WASHINGTON (CBS19 NEWS) -- The family of a Virginia man who was killed in the 1941 attack on Pearl Harbor has been notified that his remains have been identified.

The Defense POW/MIA Accounting Agency announced on Tuesday that Seaman First Class James W. Holzhauer of Abingdon was accounted for in May 2018.

The 23-year-old was assigned to the battleship USS Oklahoma, which was moored at Ford Island, Pearl Harbor when that facility was attacked on Dec. 7, 1941.

The Oklahoma sustained several torpedo hits, causing the vessel to capsize. This resulted in the deaths of 429 crewmen, including Holzhauer.

According to a release, Navy personnel recovered the remains of those lost between December 1941 and June 1944, subsequently burying those individuals in the Halawa and Nu-uanu cemeteries on Oahu.

In September 1947, the American Graves Registration Service disinterred the remains of U.S. casualties from those cemeteries and sent them to a laboratory at Schofield Barracks.

Staff there were able to identify the remains of only 35 men from the Oklahoma at that time and the rest of the unidentified were buried in 46 plots in the National Memorial Cemetery of the Pacific, also known as the Punchbowl, in Honolulu.
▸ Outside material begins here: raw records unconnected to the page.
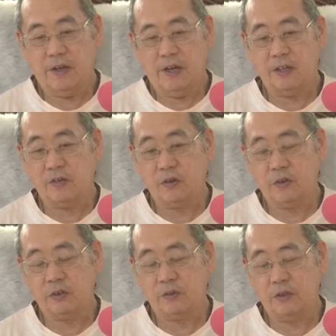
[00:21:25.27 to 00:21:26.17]
And of
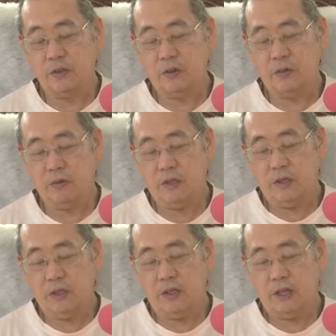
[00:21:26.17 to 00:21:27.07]
course we know
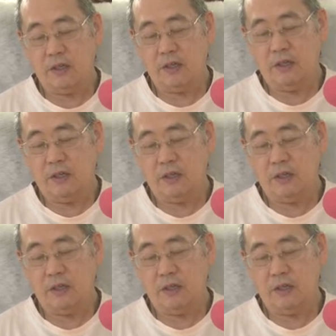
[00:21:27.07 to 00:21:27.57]
thatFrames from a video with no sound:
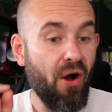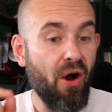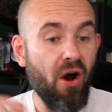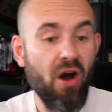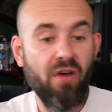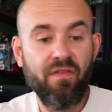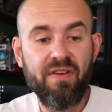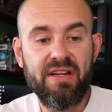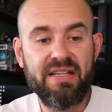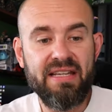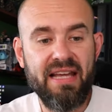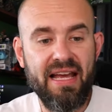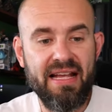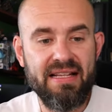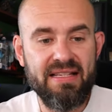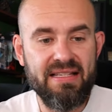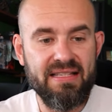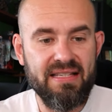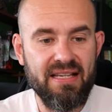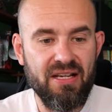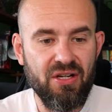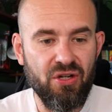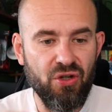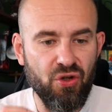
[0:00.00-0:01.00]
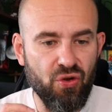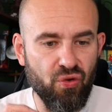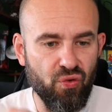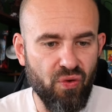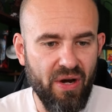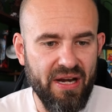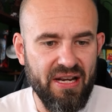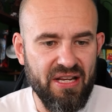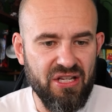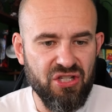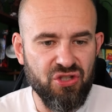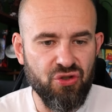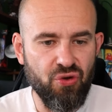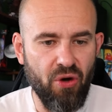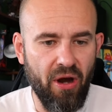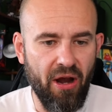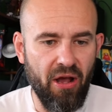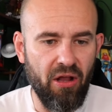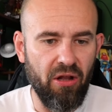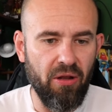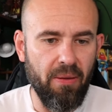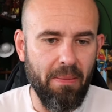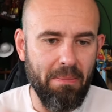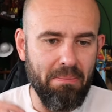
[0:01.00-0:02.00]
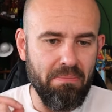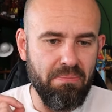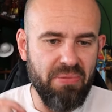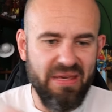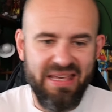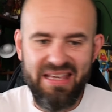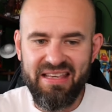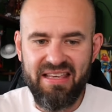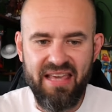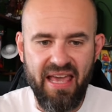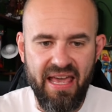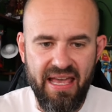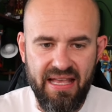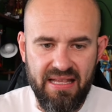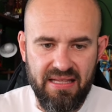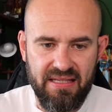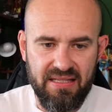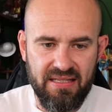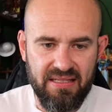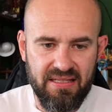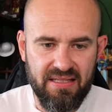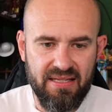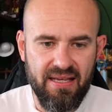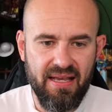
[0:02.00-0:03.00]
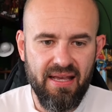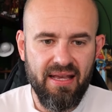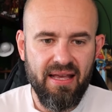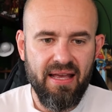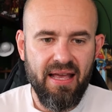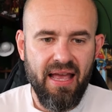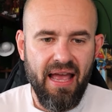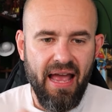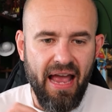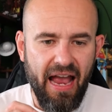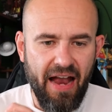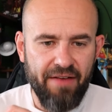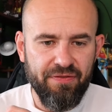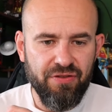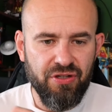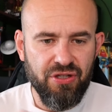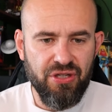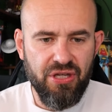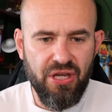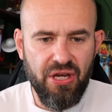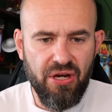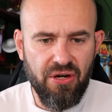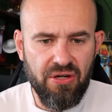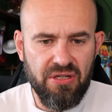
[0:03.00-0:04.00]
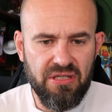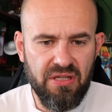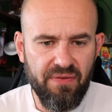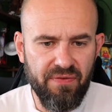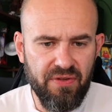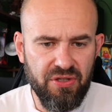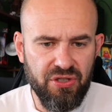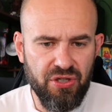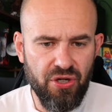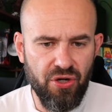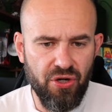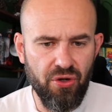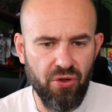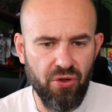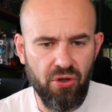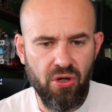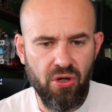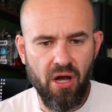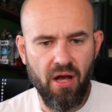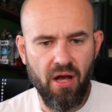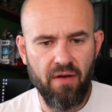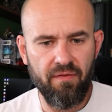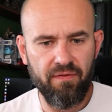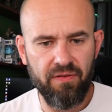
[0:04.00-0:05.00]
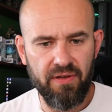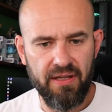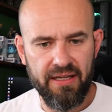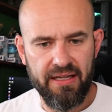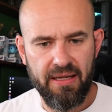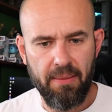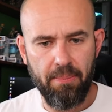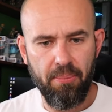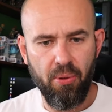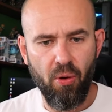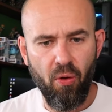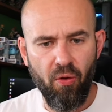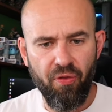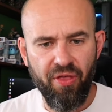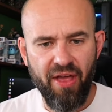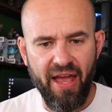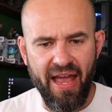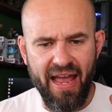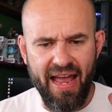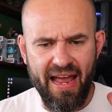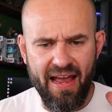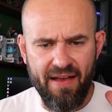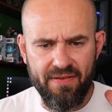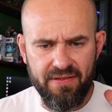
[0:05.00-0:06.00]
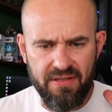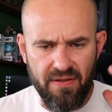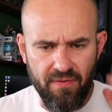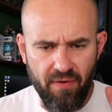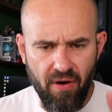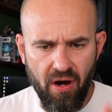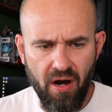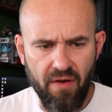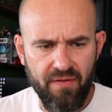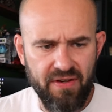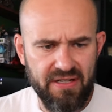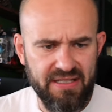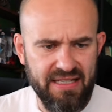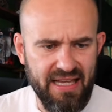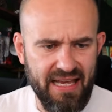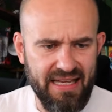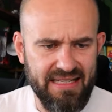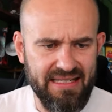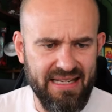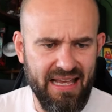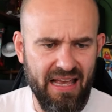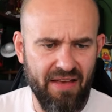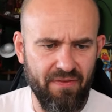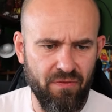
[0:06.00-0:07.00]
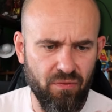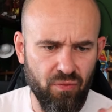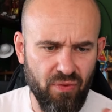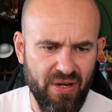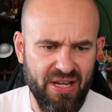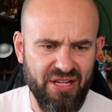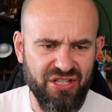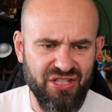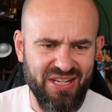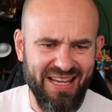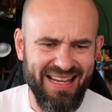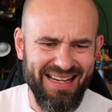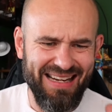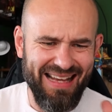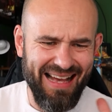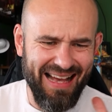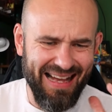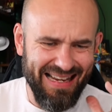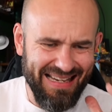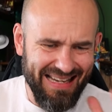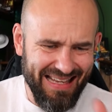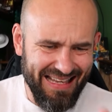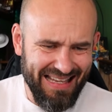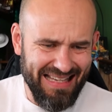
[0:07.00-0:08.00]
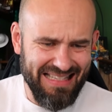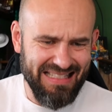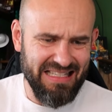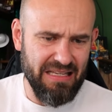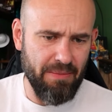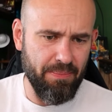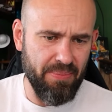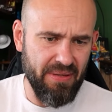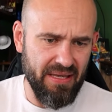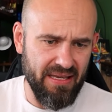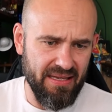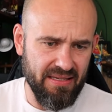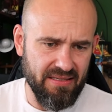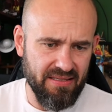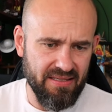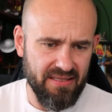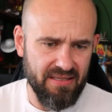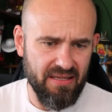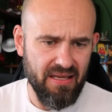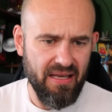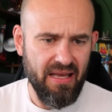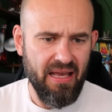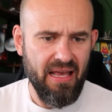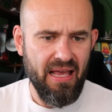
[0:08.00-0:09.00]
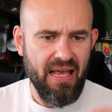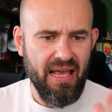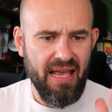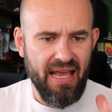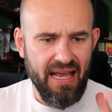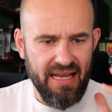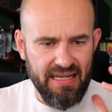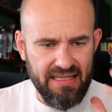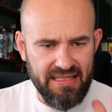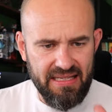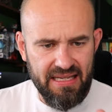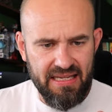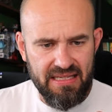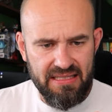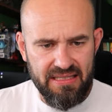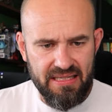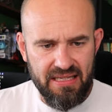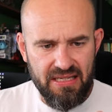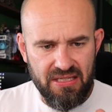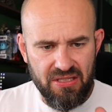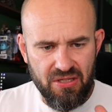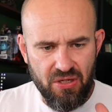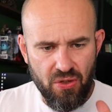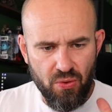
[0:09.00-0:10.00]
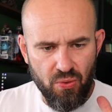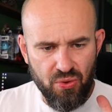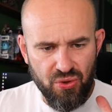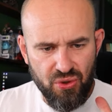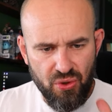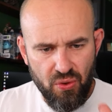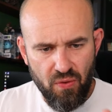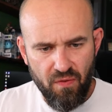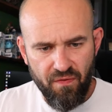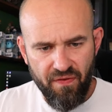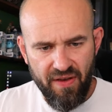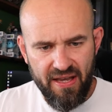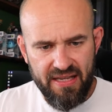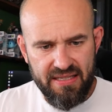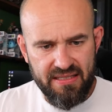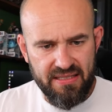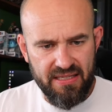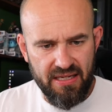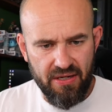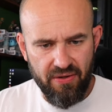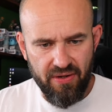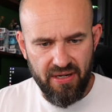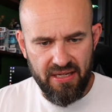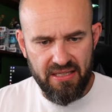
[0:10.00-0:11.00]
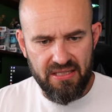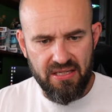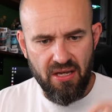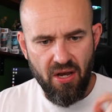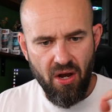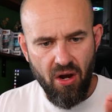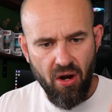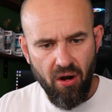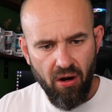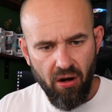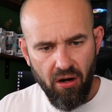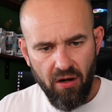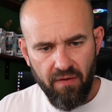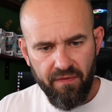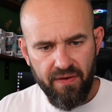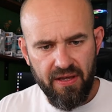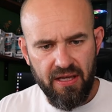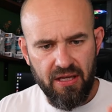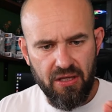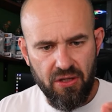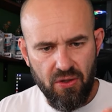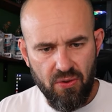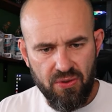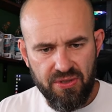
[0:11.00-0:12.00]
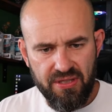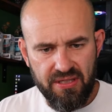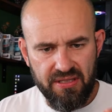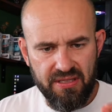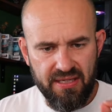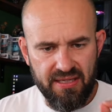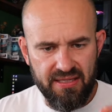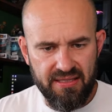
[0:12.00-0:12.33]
Harvey Dent's greatest trial begins. After years of internal conflict, both halves of Harvey Dent have reached an uneasy peace. In DC's new Two-Face series, Harvey uses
In 1949, those who could not be identified, including Holzhauer, were classified as non-recoverable.

Then in 2015, the DPAA exhumed the USS Oklahoma Unknowns for analysis.

Scientists used anthropological analysis as well as mitochondrial DNA to identify Holzhauer’s remains.

A rosette will be placed next to his name in the Courts of the Missing at the Punchbowl to signify that he has now been accounted for.

DPAA says Holzhauer’s family was only recently fully briefed on the identification, which is why this information has been released at this time.

Holzhauer will be buried once again in the Punchbowl in May.